Teachers are risking the wrath of the Qualifications and Curriculum Authority by revealing all in a discussion on The TES’s website.

Suggestions for what’s going on vary from the staggeringly mundane - counting the bricks on the exam hall wall - to ideas that might not look out of place on an episode of Channel 4‘s Teachers. They include:

* Holding competitions to see who can hand out the most extra paper. “You have to judge where you think hands are going to spring up. You start having veritable sprints between you to get to bewildered kids, or cleverly handing out reams of paper to a kid who only wanted advice,” said one teacher.

* Playing “battleships”: making crosses on a piece of paper according to which pupils have “bad hair”.

* Invigilators playing games of “tag” between themselves (“Just like the real game, but obviously no running!”).

* “Chicken”: the invigilator deliberately walks between the desks towards an advancing colleague.
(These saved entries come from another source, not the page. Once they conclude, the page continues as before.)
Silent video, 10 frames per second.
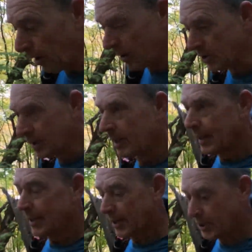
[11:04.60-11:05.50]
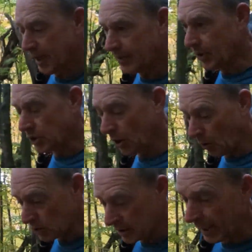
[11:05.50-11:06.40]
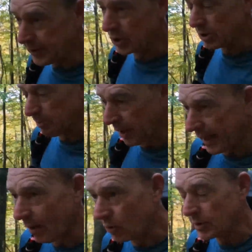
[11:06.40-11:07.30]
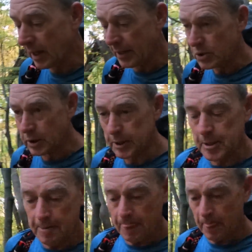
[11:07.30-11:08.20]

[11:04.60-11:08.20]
box, lets the toes kind of splay out nicely.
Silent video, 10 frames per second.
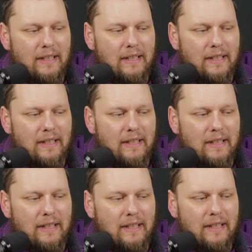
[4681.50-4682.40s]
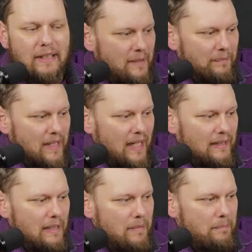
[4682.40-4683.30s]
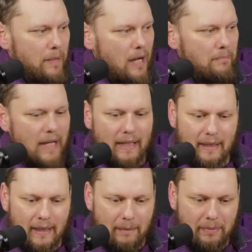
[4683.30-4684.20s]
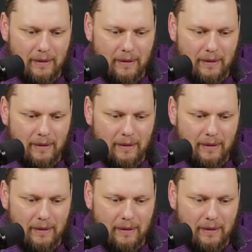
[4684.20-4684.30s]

of the issues. Let me pop back up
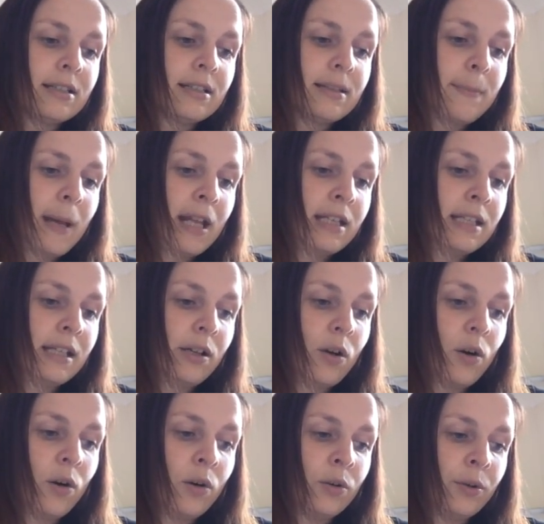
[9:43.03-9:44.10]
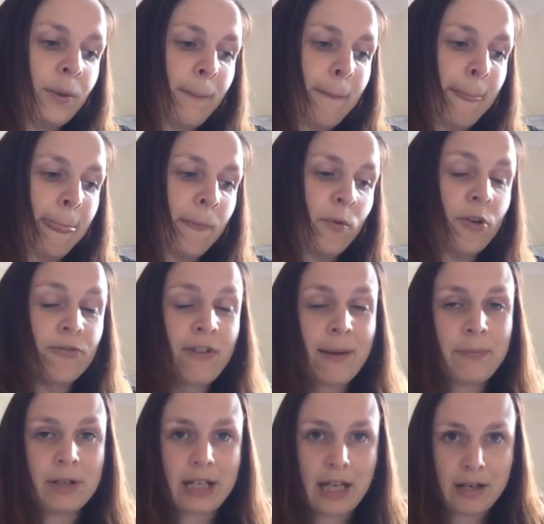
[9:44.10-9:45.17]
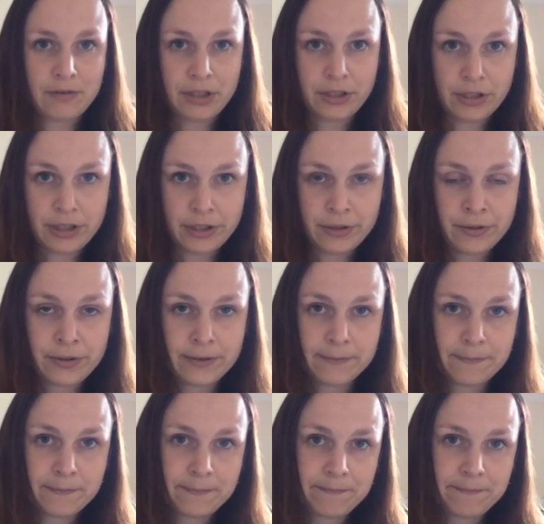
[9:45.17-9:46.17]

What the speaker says: Depending on what fabric count you use,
The loser is the first to take avoiding action.

* “Good kidbad kid”: using the exam attendance grid, a teacher picks a pupil in one of their classes whom the other teacher does not know. The second teacher has to guess which category the youngster falls into, just by looking at them. Accurate 80 per cent of the time, apparently.

* “Ugly”: a cruel game whereby invigilators have to stand next to the pupil they think is the ugliest in the room.

For some, though, invigilating may present special challenges. Summing up their response to the discussion, one teacher said: “All these ideas sound brilliant. Much better than throwing up into a bucket I luckily found just outside the classroom, and then staggering back into the hall to announce ‘10 more minutes’.”

The QCA was not amused. A spokesman said: “Teachers are supposed to be focusing on the behaviour of pupils and what’s going on in the exam room.”

* Pay rates for most examiners will rise by at least 5 per cent this year after the National Assessment Agency gave an extra pound;15million to help examining bodies tackle marker shortages, the NAA said this week.